Our research found clear differences in the way the sexes approach aging. Can you speak to why this is?
Women and men are not running the same race, because women have a longer distance to go, and they have more time than men. There are a couple of drivers here. One of them is that, psychologically women are more likely to have identities that are fluid. They’ve defined themselves in various ways: “I’m a woman, I’m a wife, I’m a mother, I’m a lawyer, I’m a caregiver.” Men are much more rigid, more firmly defined in the sense of, “I am a vice president of marketing,” or “I’m a schoolteacher.” And so as that piece of their identity begins to have an end, they get lost. They don’t know who they should be and how to maintain their masculinity and their virility and their identity. But also, they don’t even know how to make the shift, because they’ve made so few shifts of self-definition.

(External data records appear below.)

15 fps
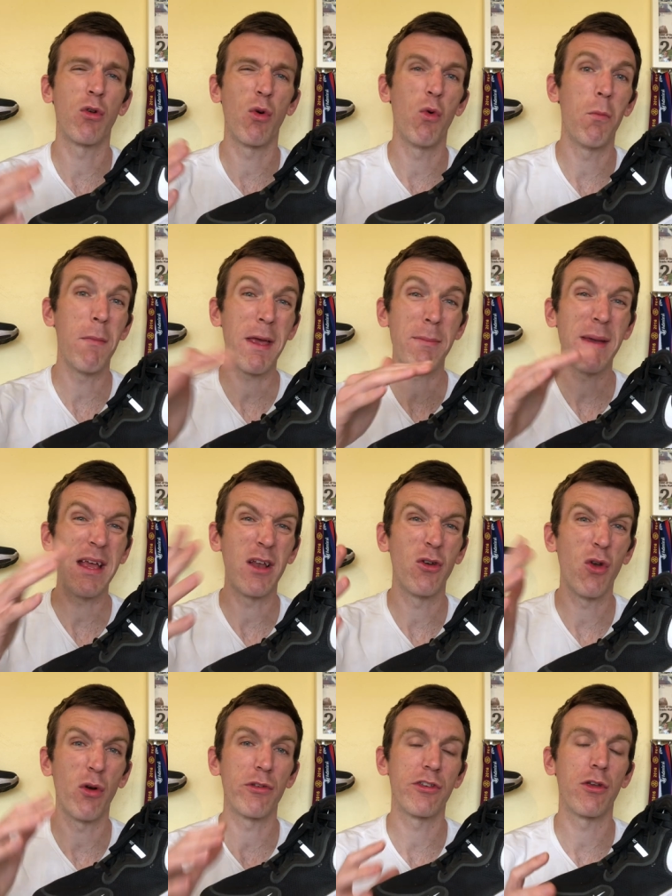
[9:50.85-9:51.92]
or maybe
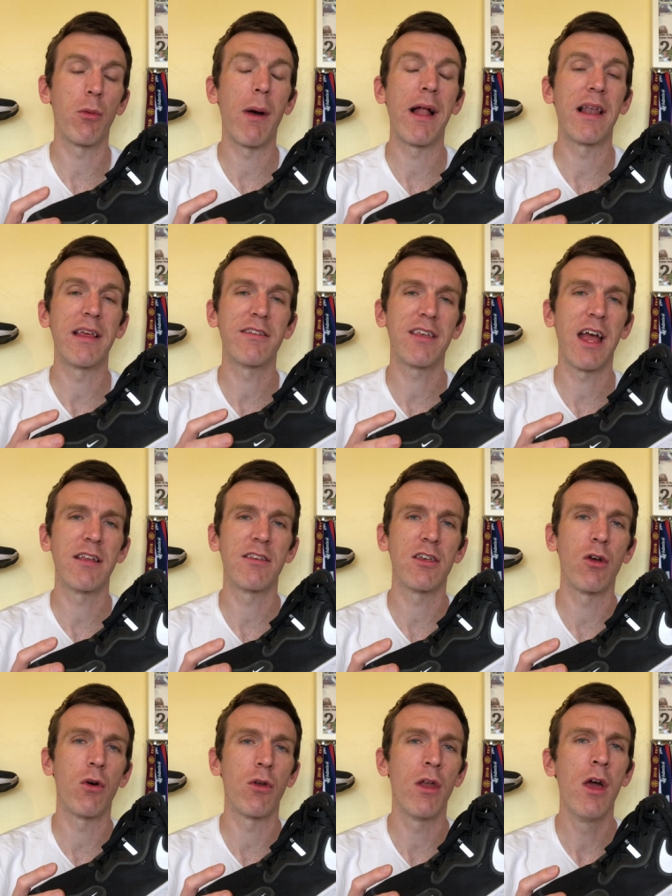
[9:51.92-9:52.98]
not so well it's
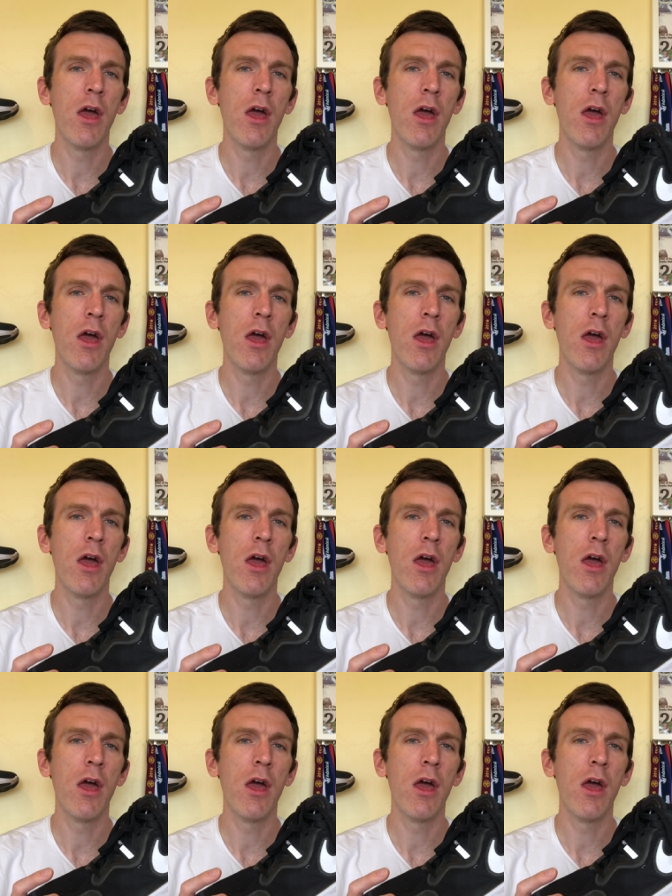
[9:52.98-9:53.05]
getting on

However, society still generally thinks that as men grow older, they become more distinctive looking, more wise looking. As women grow older, they tend to look — society believes — more frumpy. I do think that women are more rigorously evaluated for their attractiveness as human beings, based on how they look, than men. And that can become a tough battle, because of the forces of physical aging. If you look at the percentages of women who do plastic surgery versus the men who do Botox, who get facials, dye their hair, the numbers really skew very much toward women. And that would argue they’re fighting that battle with a lot more determination than men feel they need to.
But it seems that men are paying more attention to looking youthful these days?
They are. … Take health spas, for example. Around the 1990s they appeared on the scene and they became sort of wellness spas. Initially, the people were almost all women. Now it’s almost 50/50. Men are also going to the dance classes, the aerobic sessions, the yoga classes and going to get massage treatments. Men are becoming more inclined to look after these kinds of vanity elements and wellness elements than they used to be.